Pain of Salvation, die Headliner des Abends, fingen ganz ruhig mit dem neuen Song “Falling home” an, bewegten sich von dort in die Vergangenheit und wurden dabei auch lauter. Ich kann nicht wirklich behaupten mich in der Diskografie dieser Band auszukennen, aber was sie an diesem Abend spielten, war grandios. Genau die richtige Mischung unterschiedlicher Songs, um mich und alle anderen im Publikum restlos zu begeistern, alles dargeboten in entspannter Wohnzimmer Atmosphäre.
Vor dieser Tour hatte ich mit ein Akustik Konzert ja eher nur mit Gitarren und vielleicht Bass vorgestellt, lernte aber schnell, dass dabei auch durchaus Klavier und Drums zum Einsatz kommen können. So war es nicht von Nachteil, dass ich Pain of Salvation vorher nicht kannte und so manche Überraschung erlebte. Egal was sie spielten, die Schweden waren einfach brilliant. Besonders im Gedächtnis geblieben ist mir dabei das eindringliche “Ashes” – mir fehlen immer noch die Worte. Das war jedoch beileibe nicht das einzige Highlight des Abends. Egal ob Covers wie Dios “Holy Diver” oder eigene Songs wie “To the Shoreline” oder “Spitfall”, Gitarrist Roger Öjersson, Basser Gustaf Hielm, Pianist Daniel Karlsson und Drummer Léo Margarit rafen immer genau den richtigen Ton. Dass Daniel Gildenlöw ein Ausnahmesänger ist, muss eigentlich nicht extra erwähnt werden.
Natürlich hatte sie auch hin und wieder Gäste auf der Bühne, manchmal ordnungsgemäß durch Klingeln angekündigt. Aber auch öfter einfach so. Für den Kris Kristofferson Song “Help me make it through the night”, saßen Daniel und Anneke gemütlich auf dem Sofa im hinteren Bereich der Bühne und es hätte so romantisch werden können, wenn sich nicht plötzlich Ragnar Ólafson von Árstíðir mit blonder Langhaarperücke als weitere „Sängerin“ dazugesellt hätte.

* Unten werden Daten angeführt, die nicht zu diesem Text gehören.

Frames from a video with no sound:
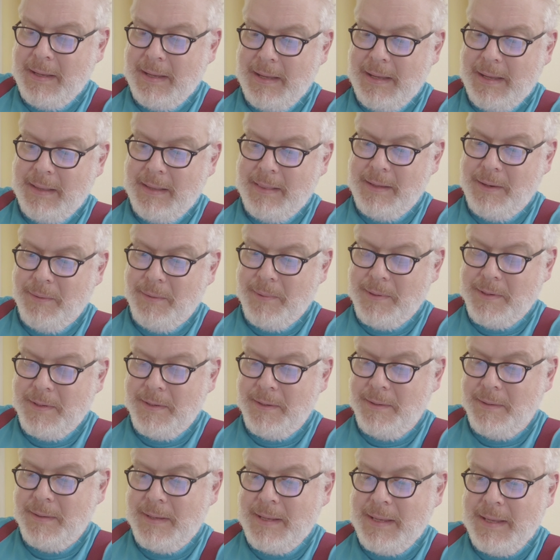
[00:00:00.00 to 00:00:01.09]
in the
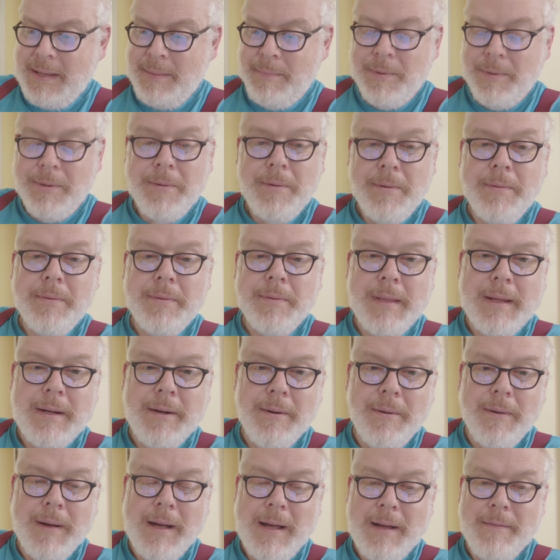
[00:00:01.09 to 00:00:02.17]
original Hebrew, they
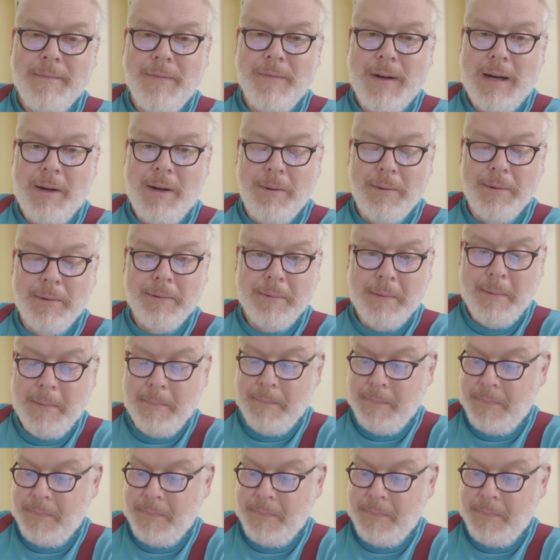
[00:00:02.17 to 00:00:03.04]
don't have vowels.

Den dreien gebührt ein großes Lob dafür, dass sie den Song nicht komplett verlacht haben. Überhaupt sollten Balladen an diesem Abend nicht ungestört gesungen werden. Später, bei „Second Love“ legte sich Gunnar Már Jakobsson im Schlafanzug auf´s Sofa und konnte einfach nicht mehr schlafen.
Viel zu Lachen gab´s auch bei “Disco Queen“ mit Verkleidungen und Tanzeinlagen all derer, die gerade nicht singen mußten. Trotz aller Späße wurde an diesem Abend die Musik nicht vergessen. Im Gegenteil, sie wurde sogar unvergesslich. Bei ruhigeren Stücken wurde gelauscht, nur um dann bei den schnelleren kräftig mitzusingen und zu tanzen. Das Wohnzimmer rockte und das Publikum rockte mit.
Der Zugabenteil begann mit „Dust in the Wind“ von Kansas in der wohl besten Version, die ich je gehört habe. Bei “Chain Sling“ gab es dann kein Halten mehr und beim letzten Song “1979“ wurde auf und vor der Bühne noch einmal richtig gefeiert. Das Konzert endete mit Danksagungen an alle Beteiligten und Musikern, die sich in den Armen lagen. Hier waren offensichtlich Menschen zusammengekommen, die sich gut verstanden und für alle hieß es jetzt Abschied nehmen. Ich persönlich bin glücklich, dass ich dabei sein durfte.